Büyük bir bardak olsa kâinat, upuzun bir çöl olsa yalnızlık. Bir beşik olsa sonsuzluk, göğsümdeki o kor saçakları bir sen bilsen ve düşüncelerimin kaydırağından çocukça kaysan. Rüzgârın o ninnili sesine tutunarak ellerimden tutsan, beni o çağların ötesine götürsen. Titrek bir yaprakça sesine sokulsam, avuçlarının kokusuna ruhumu sarsam.
Sızıyla örselenen bakışlarımın boy aynasında hüzünlü yüzümü okşuyor aşk, şenlikler kuruluyor aynı anda uzak köylerde. Düşlerin dağlarında bir adam kaygıyla sevişiyor, elleri gün, yüreği sevda yanığı. Masal biriktiriyorum sana, dudağımda çatlamış derinlikler, ruhumda aymazlıklar. Özlemi giydiriyor bir kadın gönlüme, dalda çiçek bakışı sevgiler. Ruhumda nicedir yangın fısıltısı yaşamak, çapraz sancıların ovalarında nicedir öksüz sevgiler.
Yüreğinin kıyılarında yürüdükçe ben en çok geceleri bekliyorum beni karşılamanı. Kendi dalgasını aşarak, kendi gelgitlerini savuşturarak bir olmazın peşinden gidiyorum belki. Belki de gözlerim bir sızının esiri olacak bundan böyle ve ben seni soracağım martılara gecenin en dayanılmaz yerinde.
Bundan böyle en çok gecelerde bekleyeceğim seni bilesin. Geceleri bir başka sızladığını söyledin ya yüreğinin ben en ağrılı nöbetlere duracağım artık gözlerinin. Sen ruhumu varlığınla silkeledikçe, sen umudunla olmazlarımı yüzyıl ötelere iteledikçe, sen sevginle yangınlarıma sular döktükçe bu aşk adamının yüreğinde sonsuzluk gibi parlayacaksın her an.
Yüreğinin sarılmamış ovalarında bir yalnızlık bildirisiydi senden önceki geçişlerim, her harfi ülküsüz duruşmalarda kırılan, her sözü unutulmuşluk kuyularında boğulan sürüklenişti. Ne yaşamışsam, neler yaşamaya çalışmışsam, ya da ne kadar yaşadığımı sanmışsam bomboş bir gemide yolculuktu aslolan, kendi gözyaşını denizlere mayalayarak olmazları var eden.
Yoksul bir yürüyüş belki bizimki, hayali bir ufku ellerimizin tersiyle itiş. Nereye gideceği belli olmayan, demirleri pas tutmuş gemilerin güvertesinde aşkı bir gökkuşağının sırtında düşlemek.

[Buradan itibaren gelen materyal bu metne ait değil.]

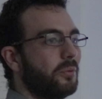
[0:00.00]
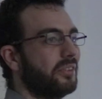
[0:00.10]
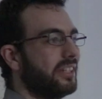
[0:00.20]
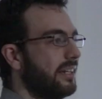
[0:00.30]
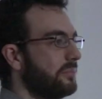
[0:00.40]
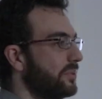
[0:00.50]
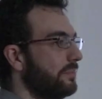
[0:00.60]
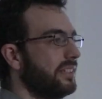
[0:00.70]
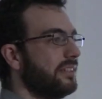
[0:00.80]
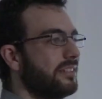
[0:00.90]
you want names,
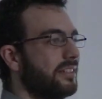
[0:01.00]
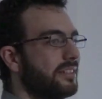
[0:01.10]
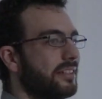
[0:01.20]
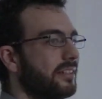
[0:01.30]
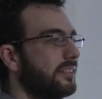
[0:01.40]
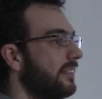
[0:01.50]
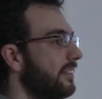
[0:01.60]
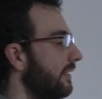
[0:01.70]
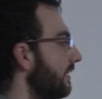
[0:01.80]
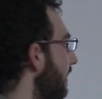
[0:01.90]

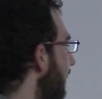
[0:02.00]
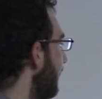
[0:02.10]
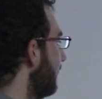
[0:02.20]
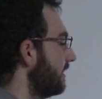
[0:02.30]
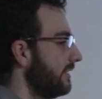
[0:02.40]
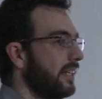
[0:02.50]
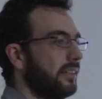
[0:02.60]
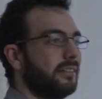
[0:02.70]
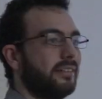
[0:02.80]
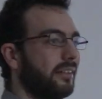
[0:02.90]
BGG16,
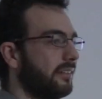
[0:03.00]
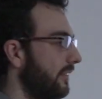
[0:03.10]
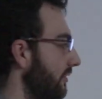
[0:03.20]
AlexNet, that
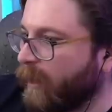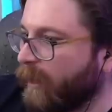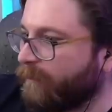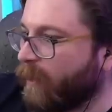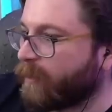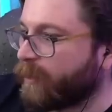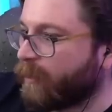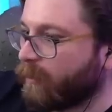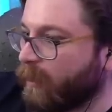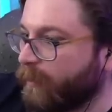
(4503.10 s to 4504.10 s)
Hey, Vaush, in
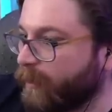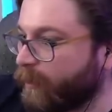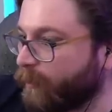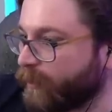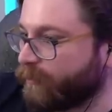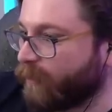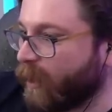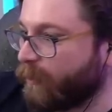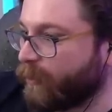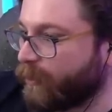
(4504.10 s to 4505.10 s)
Colombia, there was a
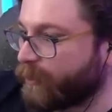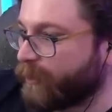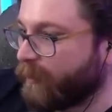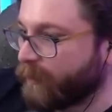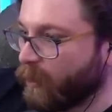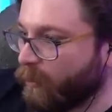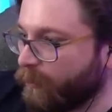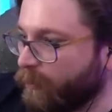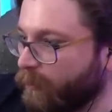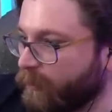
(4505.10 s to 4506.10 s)
tribe where they just dumped all
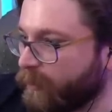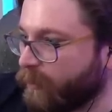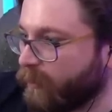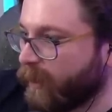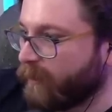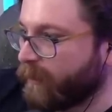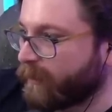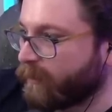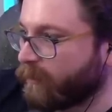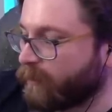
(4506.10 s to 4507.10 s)
the gold into a lake
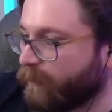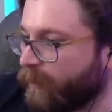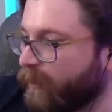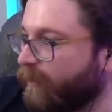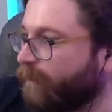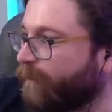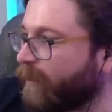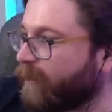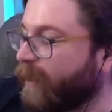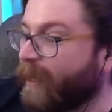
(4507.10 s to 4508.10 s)
because it looked pretty.
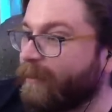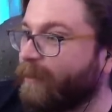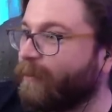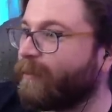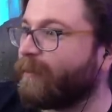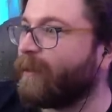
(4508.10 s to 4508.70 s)
Fuck yeah, dude.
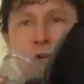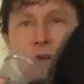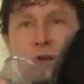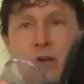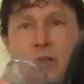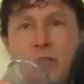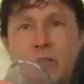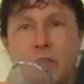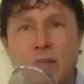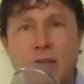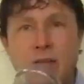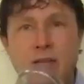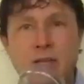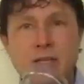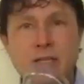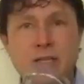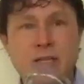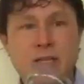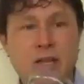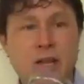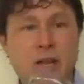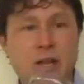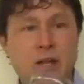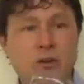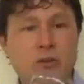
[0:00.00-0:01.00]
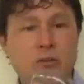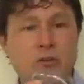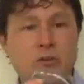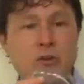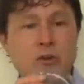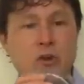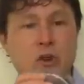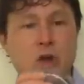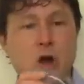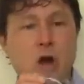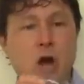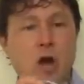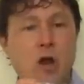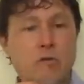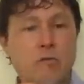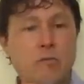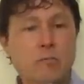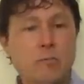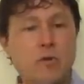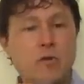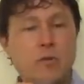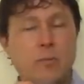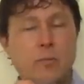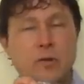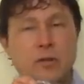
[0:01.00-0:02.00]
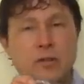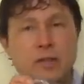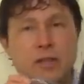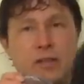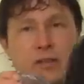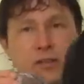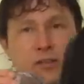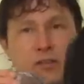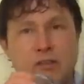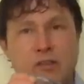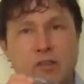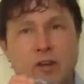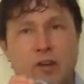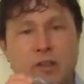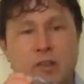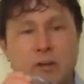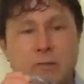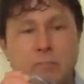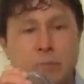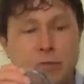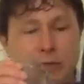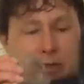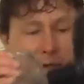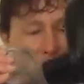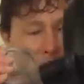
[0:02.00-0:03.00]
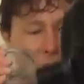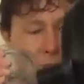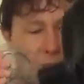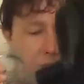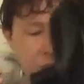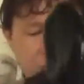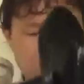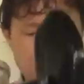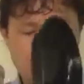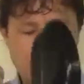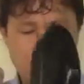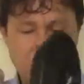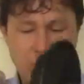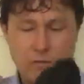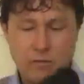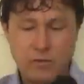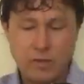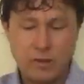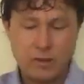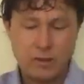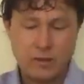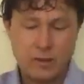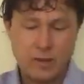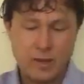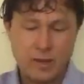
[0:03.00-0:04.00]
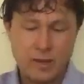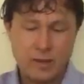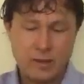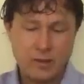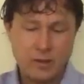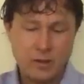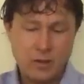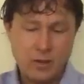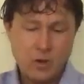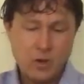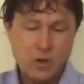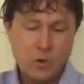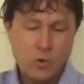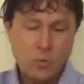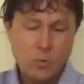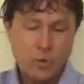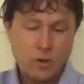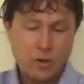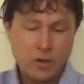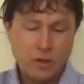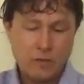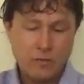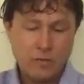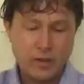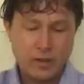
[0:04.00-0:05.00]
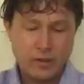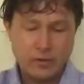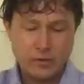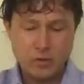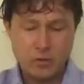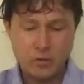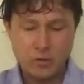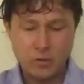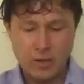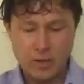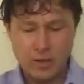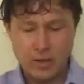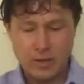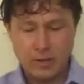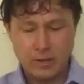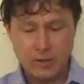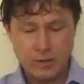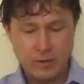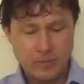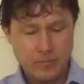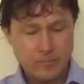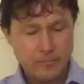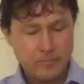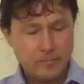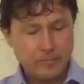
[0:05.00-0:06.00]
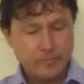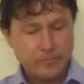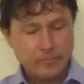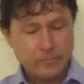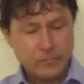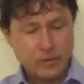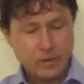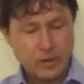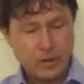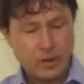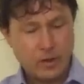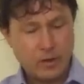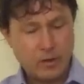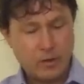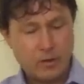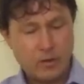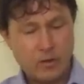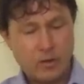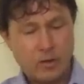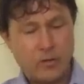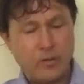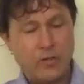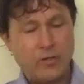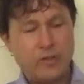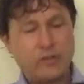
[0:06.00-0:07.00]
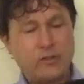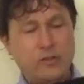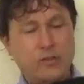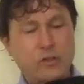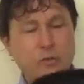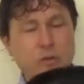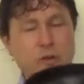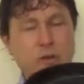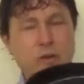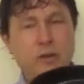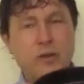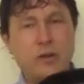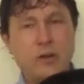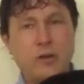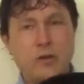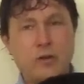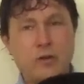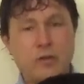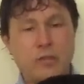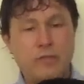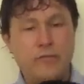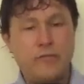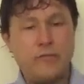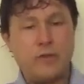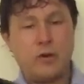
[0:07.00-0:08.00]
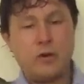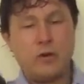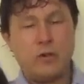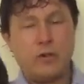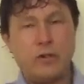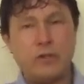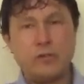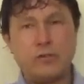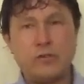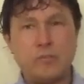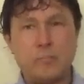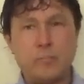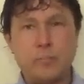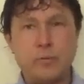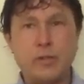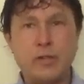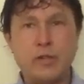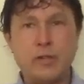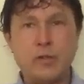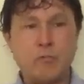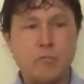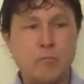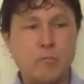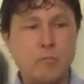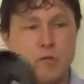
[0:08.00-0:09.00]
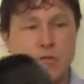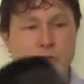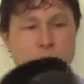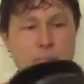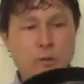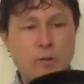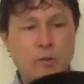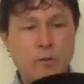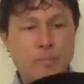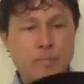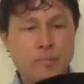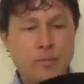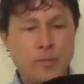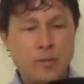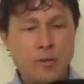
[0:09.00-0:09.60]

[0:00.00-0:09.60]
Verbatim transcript: on the N C eight hundred, non-removable, it's stuck in place, which on one level I like, one level I don't like. And on, on this unit here, the funnel is completely removable.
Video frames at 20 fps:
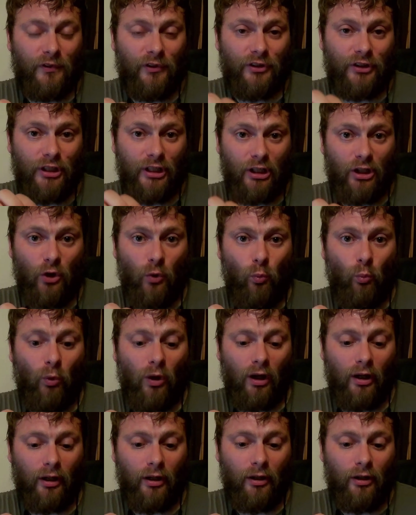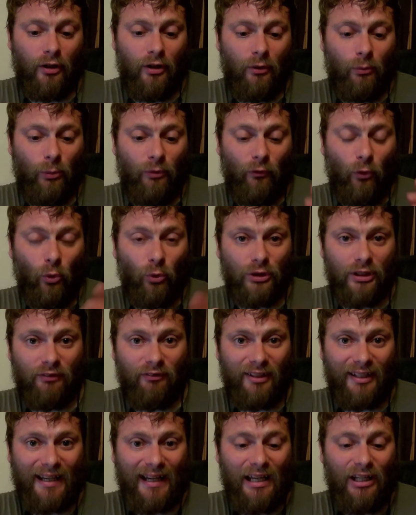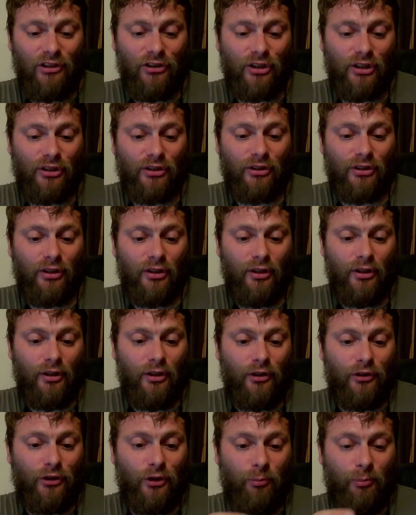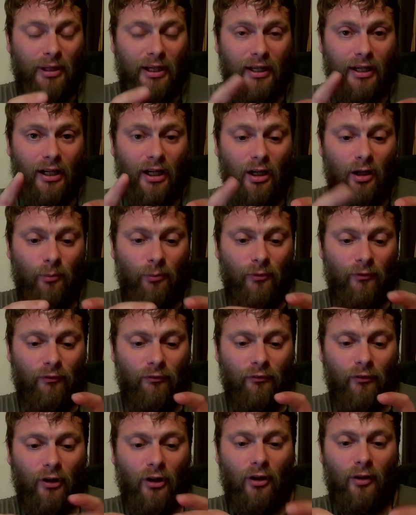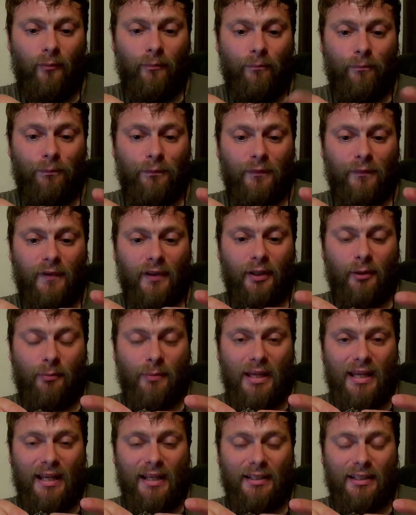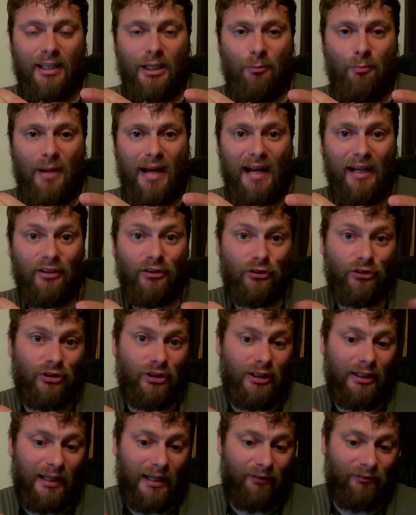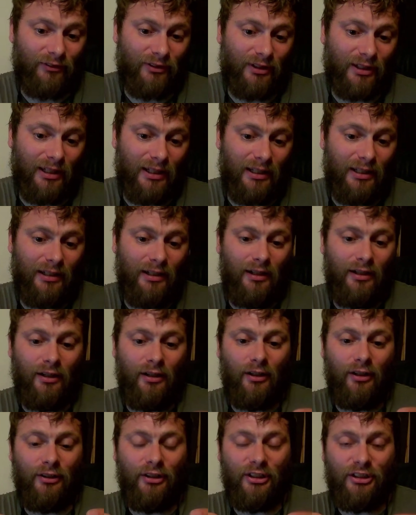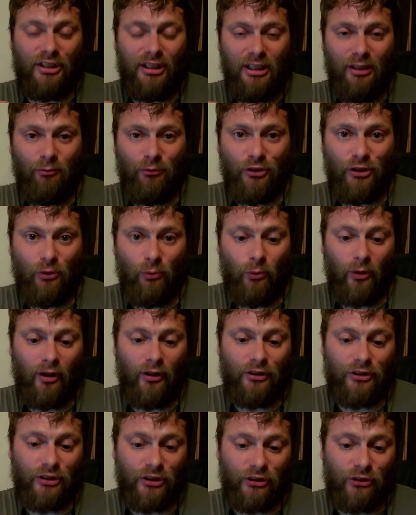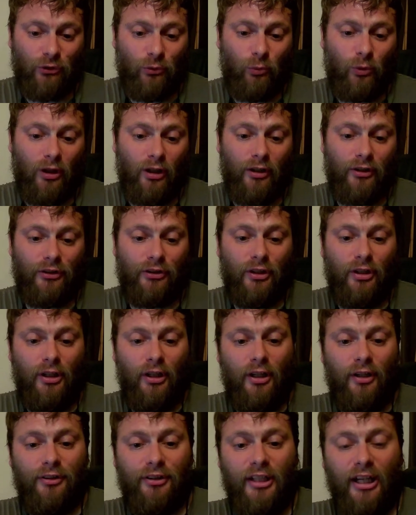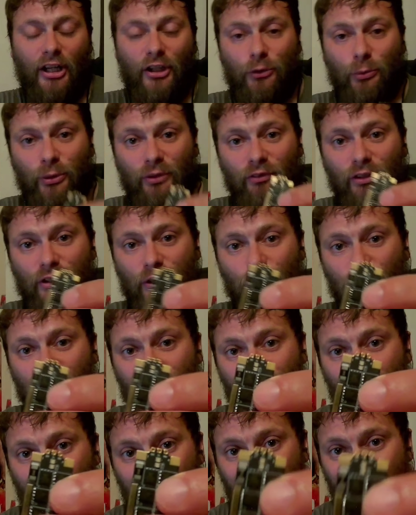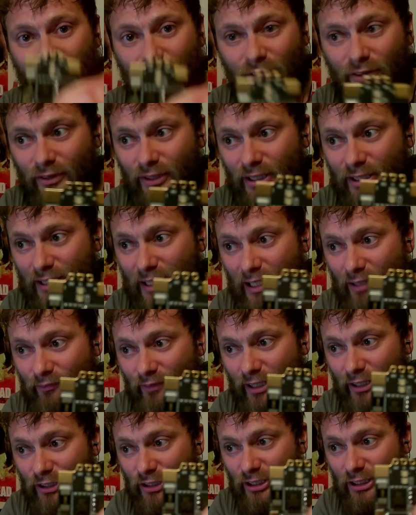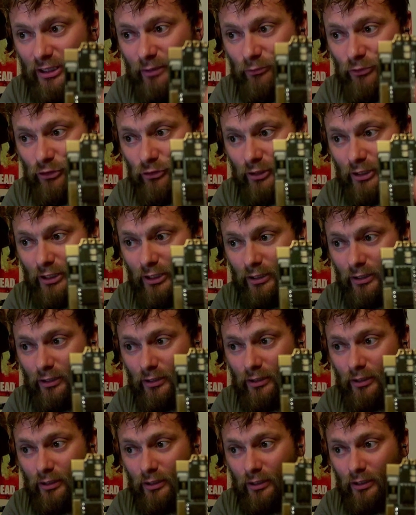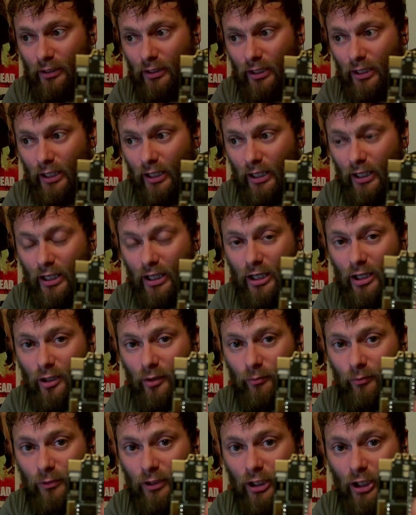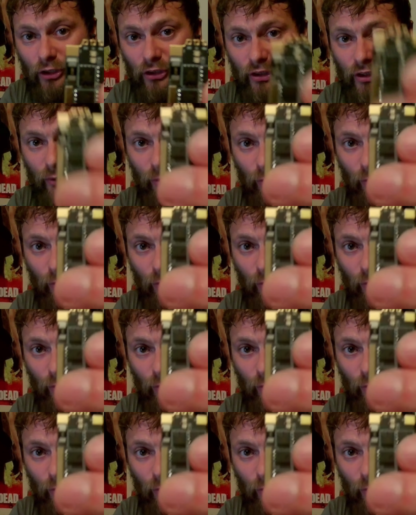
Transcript: silicone wire with all different gauges to pick up from the ESC pads to the FC, the telemetry wires, signal wires. That's one of the reasons I went for these. These have a telemetry line on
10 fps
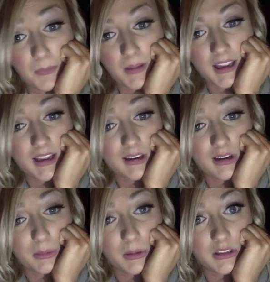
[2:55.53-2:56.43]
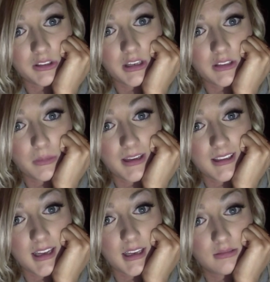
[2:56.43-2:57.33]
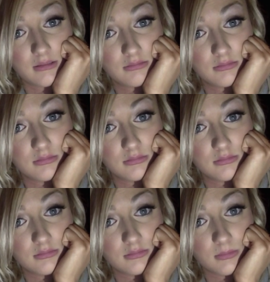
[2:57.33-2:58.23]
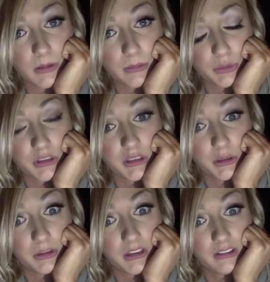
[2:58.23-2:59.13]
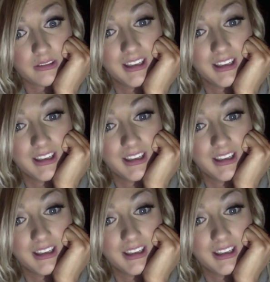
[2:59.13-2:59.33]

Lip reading: Again, I apologize for my state. I'm really not with it.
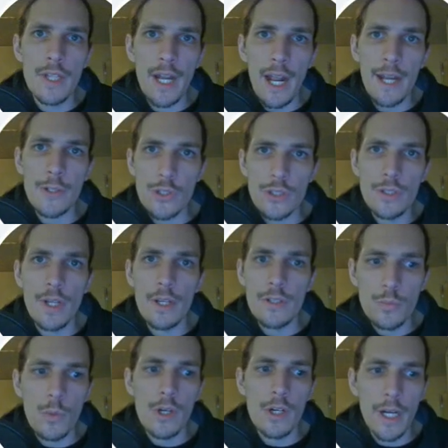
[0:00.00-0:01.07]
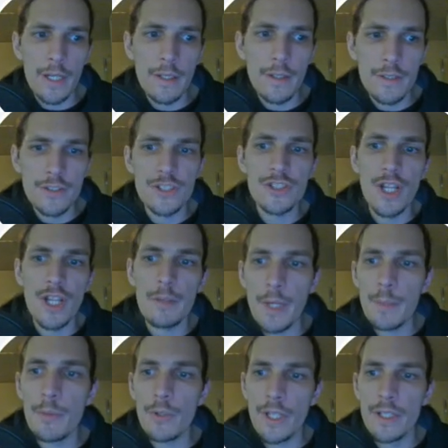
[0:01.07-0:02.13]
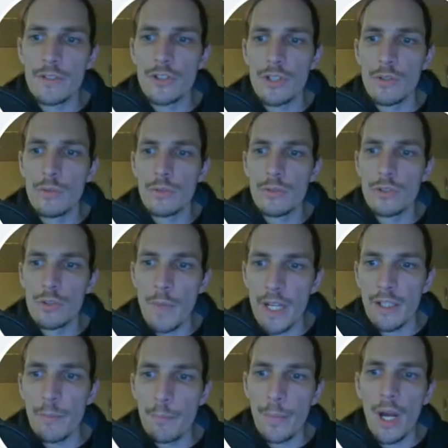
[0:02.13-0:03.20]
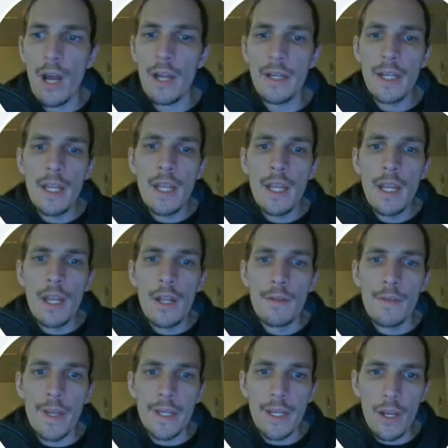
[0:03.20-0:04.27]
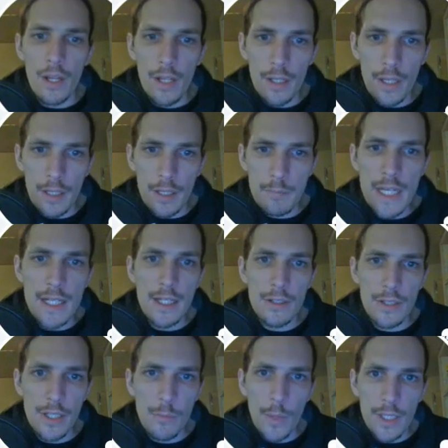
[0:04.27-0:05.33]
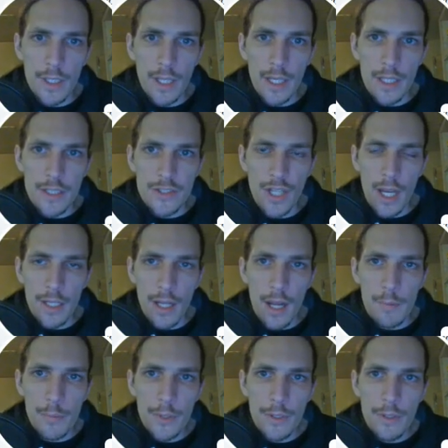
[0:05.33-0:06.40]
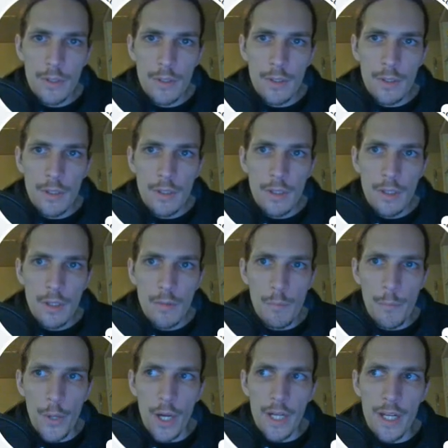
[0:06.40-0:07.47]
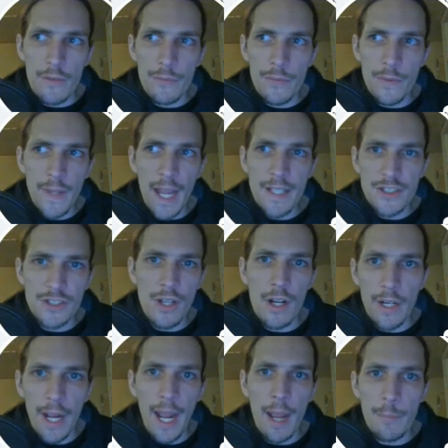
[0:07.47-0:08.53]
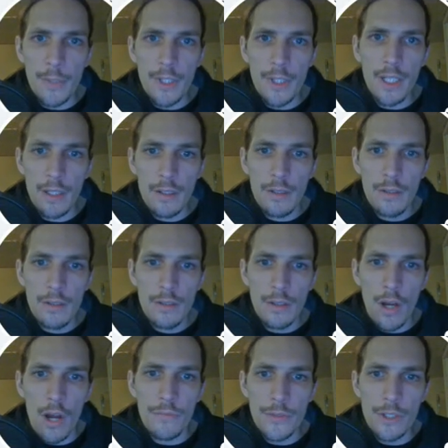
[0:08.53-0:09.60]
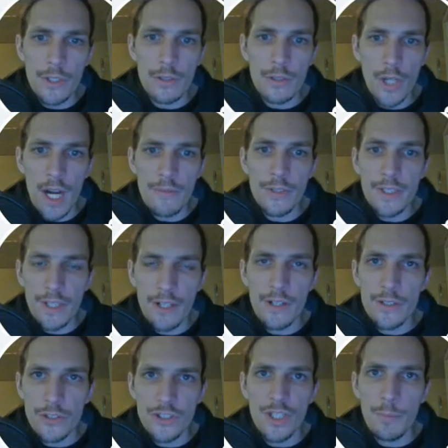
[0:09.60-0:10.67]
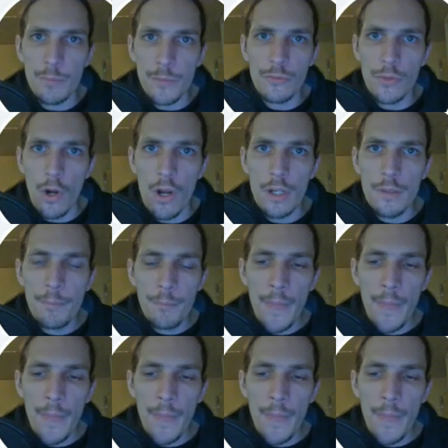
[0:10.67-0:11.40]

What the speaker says: that actually does work and does suck people in to make them buy, like, immediately when they sign up. But if that's not happening off of your traffic, there is something wrong.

Her renkte, her geçişte ona gülücükler göndermek ve hep o miadı eskimiş biletlerle bir karanlık sahnede birbirimizi el yordamıyla istemek.
O alaca şafağa sözlü gecelerin kıymıklarıyla törpüleriz ruhumuzun sevişmeye özlemli tenlerini. Çığlık içimizdeki hazin elveda olur ve aşk kendi cemrelerini ağırlayarak bizi hep baharda bulur. Ne kadar çoğul düşünürsek düşünelim, ne çok içimizdekileri birbirimize söylemekten çekinelim biz yine de o bekleyişin kumullarında yürüyeceğiz gülüm.